Yo no tengo una bola de cristal ni dotes de adivinación, no soy brujo ni vidente, tengo empañada la lente del porvenir, pero me hago la pregunta por lo que habrá de ser. Al fin y al cabo, la ciencia predice eclipses y sequías, el clima y la aparición de una que otra maravilla sideral. Predecir es un antojo al que la filosofía no le da mucha importancia, pero para la mayoría de personas es una forma de entenderse, así el tarot tiene su clientela y los videos sobre rituales caseros para conocer el futuro tienen miles de visitas que se agrupan cual gallinas de galpón en las artes de adivinación contemporáneas.
La previsión es una forma de mirar prospectivamente y por eso escribir al futuro empieza por no preguntarle cómo está, porque desde aquí puede saberse que no está bien, deteriorado como la hoja rota de un cuaderno envejecido. No sabemos lo que habrá de ser, el después está prohibido, el argumento más sólido es que hace cuatro meses nadie esperaba que tendría que guardarse por tanto tiempo en casa a causa de un mal planetario. La sorpresa es parte de la vida y por eso si el futuro existe tendremos que decirle que le ignoramos todo el tiempo por causa de los vientres llenos en estado de reposo mientras vamos pasando de año en año hasta la caducidad, porque no hay mal que dure cien años.
Escribir que fuimos los que acabamos el agua, el petróleo, el oxígeno y el ozono; echamos a perder las bellas construcciones naturales, los collados y los bosques, las formas de vida que sin saber suplicar trataban de vivir en cuarentena para mantenerse a distancia del exterminio. Destruimos aquello que la naturaleza ofrecía y detuvimos nuestra mano solamente a la hora de recibir una reprimenda del relámpago, el temblor o las llamas.

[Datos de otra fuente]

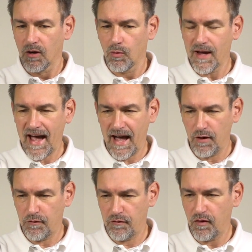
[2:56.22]
We
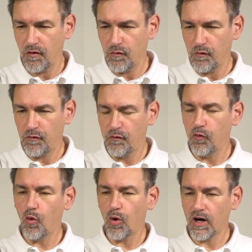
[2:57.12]
have
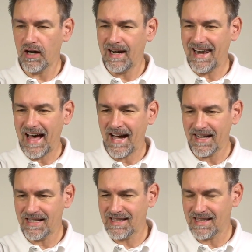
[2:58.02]
4
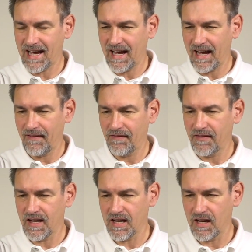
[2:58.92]
lights at
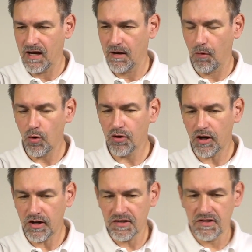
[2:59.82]
the
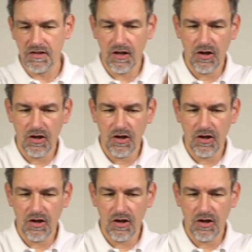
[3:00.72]
motors,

Ya para qué pedir perdón si las raíces incineradas nos dieron tiempo de volvernos de nuestro mal camino, porque el verano fue tan largo para nosotros que no pudimos entender que llegaría a su fin. Para qué pedir perdón si la oscuridad nubla el horizonte y las tormentas de la vida caen ácidas anunciando el fin del tiempo. Para qué decir lo siento si a la vuelta del planeta habríamos de seguir cortando leña para sobrevivir. Entonces declararnos culpables es mejor que decir falsas promesas, porque acabada la expectativa, no somos más que insensatos a largo plazo, piezas de una quebrazón de semanarios que depredaron por interés una herencia asumida.
Cuesta mucho decidir por el bienestar de lo otro y entender la diferencia como una forma de interdependencia, para vencer el egoísmo inclemente con la aldea, con la selva y con el anciano, y forjar como metal la iniciativa de salvar para salvarnos; primero como necesidad, es cierto, pero después como un hábito de hermanos. Nuestra creación fue nefasta, acabamos con el arte para erigir monumentos a la frivolidad, todo el tiempo siendo animales desnudos con una capacidad encadenada para amar con mérito.
Escribirle al futuro es escondernos del mal que hemos hecho, de la culpa y el atrevimiento por haber desordenado la casa saqueando todo en su lugar; es sabernos culpables de haber tomado por la fuerza la dádiva de la inteligencia y es jugar a la mentira mientras de a poco nuestros castillos se vienen abajo, por la hambruna o la enfermedad, por los genocidios y la guerra, por la tristeza y la promiscuidad, por burlarnos tanto tiempo en la cara de un momento que llegaría para conocer nuestras lápidas, o el polvo de ellas rastrillado sin piedad por camiones de olvido.